For Paul Michael Glaser’s birthday, a little tribute to a favorite show of my tweenhood, Starsky and Hutch (1975-1979).
S&H was an interesting transitional show, from the gritty realism of the early ’70s, to the preferred Aaron Spelling aesthetic of fashion and fantasy. Thus the titular characters, portrayed by Glaser and David Soul, were young, sensitive post-hippie detectives with shaggy hair who dressed in turtlenecks and comfy sweaters and shirts with wide collars pulled out over their jacket lapels disco-style…who often went undercover in the inner city to bust drug dealers etc, often with the assistance of their streetwise stool pigeon, the pimp-like Huggy Bear (Antonio Fargas).

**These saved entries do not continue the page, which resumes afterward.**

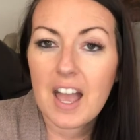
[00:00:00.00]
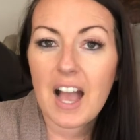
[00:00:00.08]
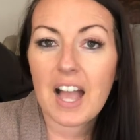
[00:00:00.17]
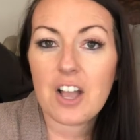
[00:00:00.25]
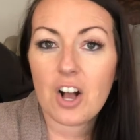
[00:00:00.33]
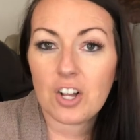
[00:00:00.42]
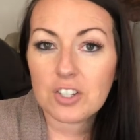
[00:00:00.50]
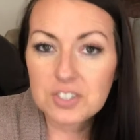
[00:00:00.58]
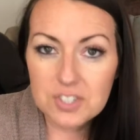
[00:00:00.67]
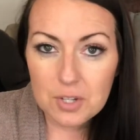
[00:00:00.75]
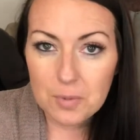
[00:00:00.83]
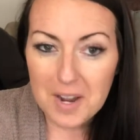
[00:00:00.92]
I
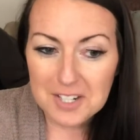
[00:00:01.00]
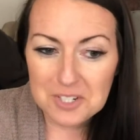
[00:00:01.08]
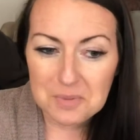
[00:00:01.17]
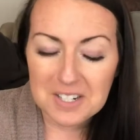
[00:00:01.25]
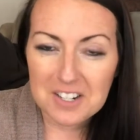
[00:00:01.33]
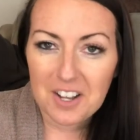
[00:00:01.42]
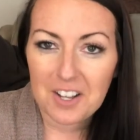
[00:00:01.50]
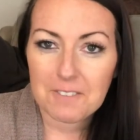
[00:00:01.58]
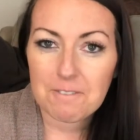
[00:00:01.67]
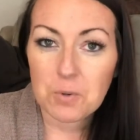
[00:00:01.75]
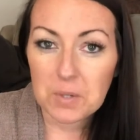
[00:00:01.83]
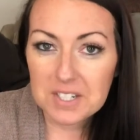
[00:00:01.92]
also watched one
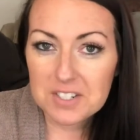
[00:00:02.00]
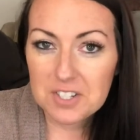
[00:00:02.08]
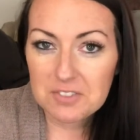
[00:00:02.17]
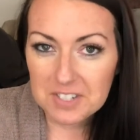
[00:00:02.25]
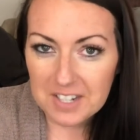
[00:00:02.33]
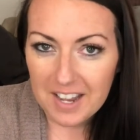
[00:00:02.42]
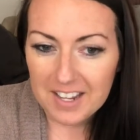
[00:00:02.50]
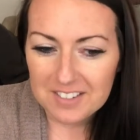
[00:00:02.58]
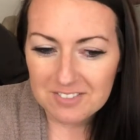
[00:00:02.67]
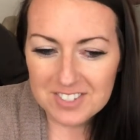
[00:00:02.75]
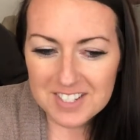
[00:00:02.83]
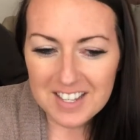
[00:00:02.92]
called Forks Over
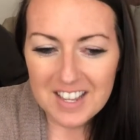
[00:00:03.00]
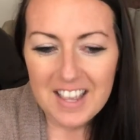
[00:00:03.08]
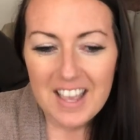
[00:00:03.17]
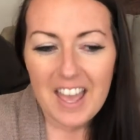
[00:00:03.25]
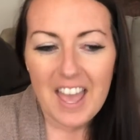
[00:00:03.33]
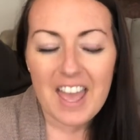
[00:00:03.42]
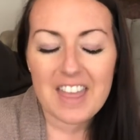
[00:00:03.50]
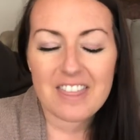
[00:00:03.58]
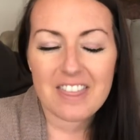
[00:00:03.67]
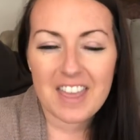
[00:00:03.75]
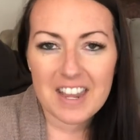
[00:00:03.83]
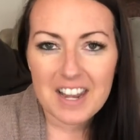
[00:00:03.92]
Knives.
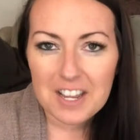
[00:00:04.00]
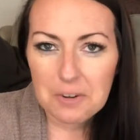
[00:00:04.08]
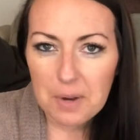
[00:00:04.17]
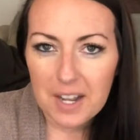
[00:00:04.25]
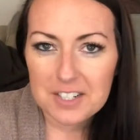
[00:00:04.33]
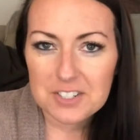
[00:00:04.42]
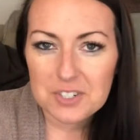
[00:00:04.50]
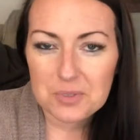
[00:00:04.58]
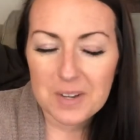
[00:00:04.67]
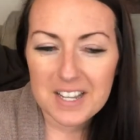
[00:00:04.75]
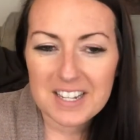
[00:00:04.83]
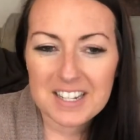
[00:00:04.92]
And then I watched
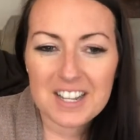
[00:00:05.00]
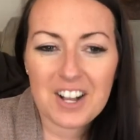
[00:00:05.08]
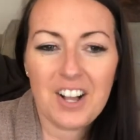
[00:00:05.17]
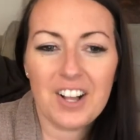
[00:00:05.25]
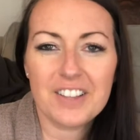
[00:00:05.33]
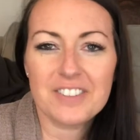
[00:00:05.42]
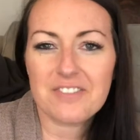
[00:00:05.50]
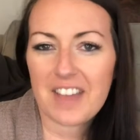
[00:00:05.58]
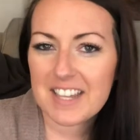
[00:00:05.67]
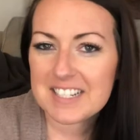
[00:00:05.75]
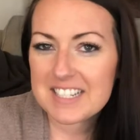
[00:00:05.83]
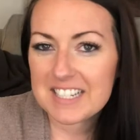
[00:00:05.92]
one called
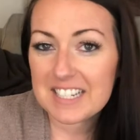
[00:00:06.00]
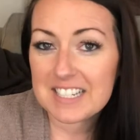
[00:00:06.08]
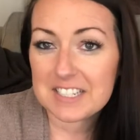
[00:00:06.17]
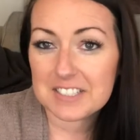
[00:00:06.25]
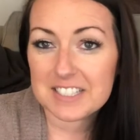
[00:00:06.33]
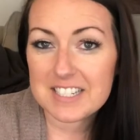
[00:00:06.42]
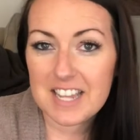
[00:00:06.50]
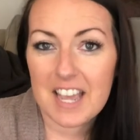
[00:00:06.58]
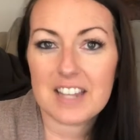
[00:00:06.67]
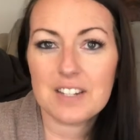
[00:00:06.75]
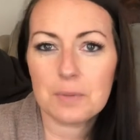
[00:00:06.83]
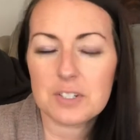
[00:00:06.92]
Fat, Sick, and Nearly
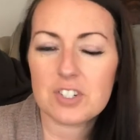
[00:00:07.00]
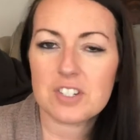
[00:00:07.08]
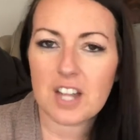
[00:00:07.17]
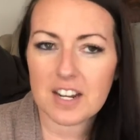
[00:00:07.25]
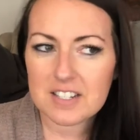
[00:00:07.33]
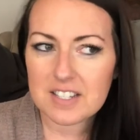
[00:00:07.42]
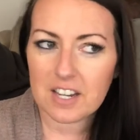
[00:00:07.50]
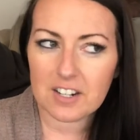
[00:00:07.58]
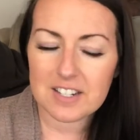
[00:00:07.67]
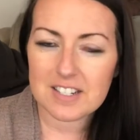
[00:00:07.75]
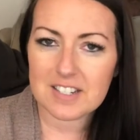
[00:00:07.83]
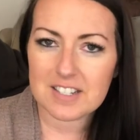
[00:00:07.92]
Dead, which is not as
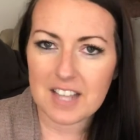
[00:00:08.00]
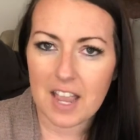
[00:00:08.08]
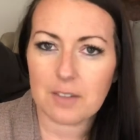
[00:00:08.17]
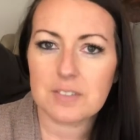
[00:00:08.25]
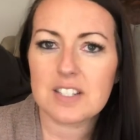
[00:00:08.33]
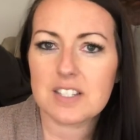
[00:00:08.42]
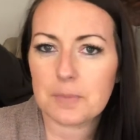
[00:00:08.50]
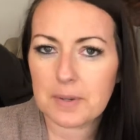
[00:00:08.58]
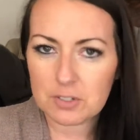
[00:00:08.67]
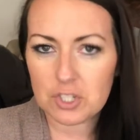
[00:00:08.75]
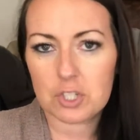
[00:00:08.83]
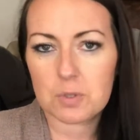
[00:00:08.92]
scary as it sounds. It's
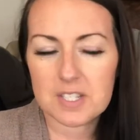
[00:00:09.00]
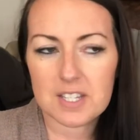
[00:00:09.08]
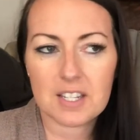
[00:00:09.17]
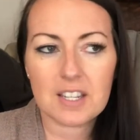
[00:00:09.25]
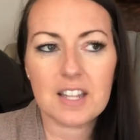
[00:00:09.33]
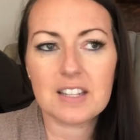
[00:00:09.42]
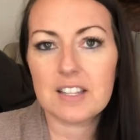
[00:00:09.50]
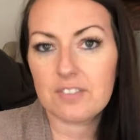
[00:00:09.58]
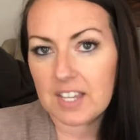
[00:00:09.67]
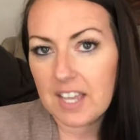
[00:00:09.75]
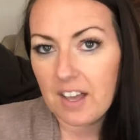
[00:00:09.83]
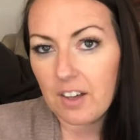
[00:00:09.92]
about juicing and
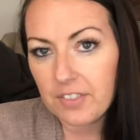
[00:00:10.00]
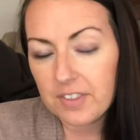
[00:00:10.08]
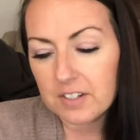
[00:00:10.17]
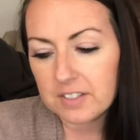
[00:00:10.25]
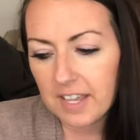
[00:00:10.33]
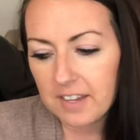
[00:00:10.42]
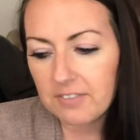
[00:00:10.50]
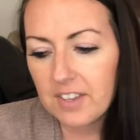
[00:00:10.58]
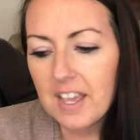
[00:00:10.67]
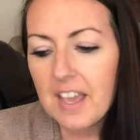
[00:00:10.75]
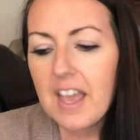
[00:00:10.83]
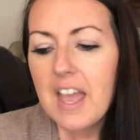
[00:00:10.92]
living a healthier life.
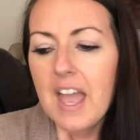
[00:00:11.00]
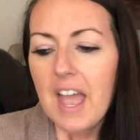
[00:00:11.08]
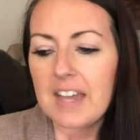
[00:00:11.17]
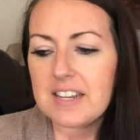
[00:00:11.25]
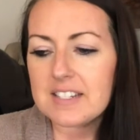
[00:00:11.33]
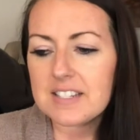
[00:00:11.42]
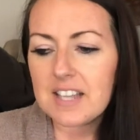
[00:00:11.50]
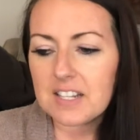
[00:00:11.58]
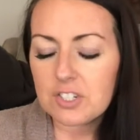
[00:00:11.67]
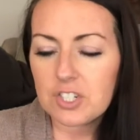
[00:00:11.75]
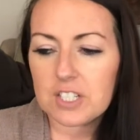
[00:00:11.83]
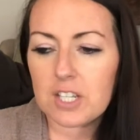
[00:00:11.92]
And
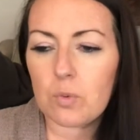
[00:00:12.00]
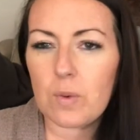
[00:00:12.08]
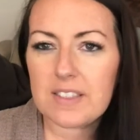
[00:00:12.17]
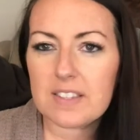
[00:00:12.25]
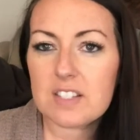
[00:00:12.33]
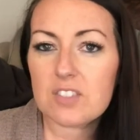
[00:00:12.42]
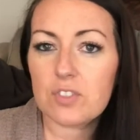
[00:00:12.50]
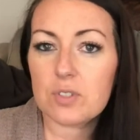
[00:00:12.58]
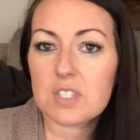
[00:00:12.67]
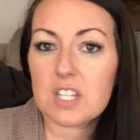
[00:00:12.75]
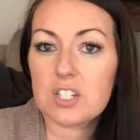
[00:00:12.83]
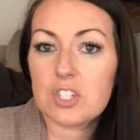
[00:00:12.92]
essentially, what these
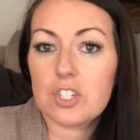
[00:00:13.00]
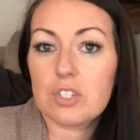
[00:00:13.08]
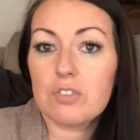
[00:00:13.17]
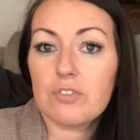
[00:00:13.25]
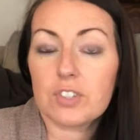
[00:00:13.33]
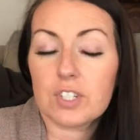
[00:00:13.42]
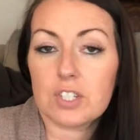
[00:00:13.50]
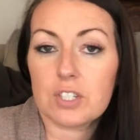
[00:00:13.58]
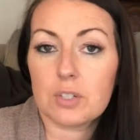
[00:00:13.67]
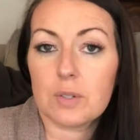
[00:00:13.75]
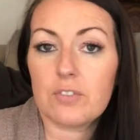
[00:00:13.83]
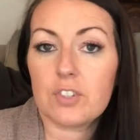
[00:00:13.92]
foods can do for
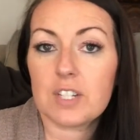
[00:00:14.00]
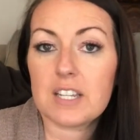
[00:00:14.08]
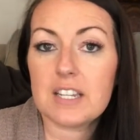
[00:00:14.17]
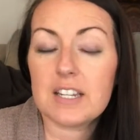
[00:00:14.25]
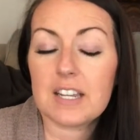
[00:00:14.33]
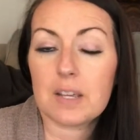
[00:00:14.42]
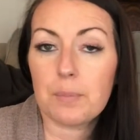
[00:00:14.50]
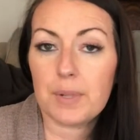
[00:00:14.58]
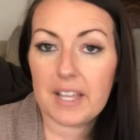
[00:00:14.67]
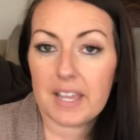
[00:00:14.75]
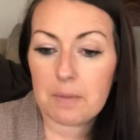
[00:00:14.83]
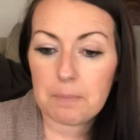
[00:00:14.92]
you if you're eating
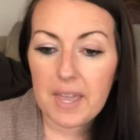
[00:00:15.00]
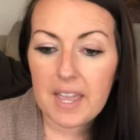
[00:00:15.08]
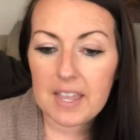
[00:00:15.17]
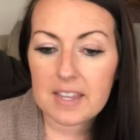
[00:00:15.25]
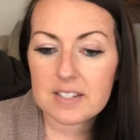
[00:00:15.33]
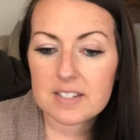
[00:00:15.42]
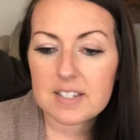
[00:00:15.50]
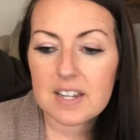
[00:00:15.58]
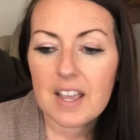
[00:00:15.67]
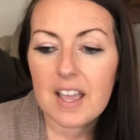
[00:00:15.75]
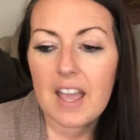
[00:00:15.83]
plant based.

Just as important as the clothes was the car, the famous “Striped Tomato”, a 1975 Gran Torino that became just as popular as any of the humans on the show. Kids had toy versions of this glamorous heap, which was always skidding and squealing around corners in pursuit of bad guys. The joke on the series was that the car was Starsky’s, whereas Hutch drove a beat up old Galaxie 500 (the same kind of car my best friend’s 85 year old grandfather drove.)
The show was incredibly popular. I was a tween when it came out, and Glaser was easily up there with the Fonz and John Travolta as the stars we considered to be the coolest idols. David Soul was more subdued, and kind of the straight man of the duo, but even he grabbed a lot of attention by releasing a #1 hit single, the insipid “Don’t Give Up On us”, which scored with the girls, anyway. Much like Henry Winkler, Glaser went from the very highest heights of fame to relative obscurity once his show went off the air. While he continued acting, as time went on his focus became more and more directing for film and tv. A factor in all this was undoubtedly a personal tragedy he suffered in the 1980s: his wife and daughter contracted AIDS through a blood transfusion, and both of them died.
On the lighter side, this seminal buddy cop action series was made into a funny tribute movie in 2004, co-starring Ben Stiller and Owen Wilson, both of whom are around my age and must have been thrilled to get to play these tv heroes.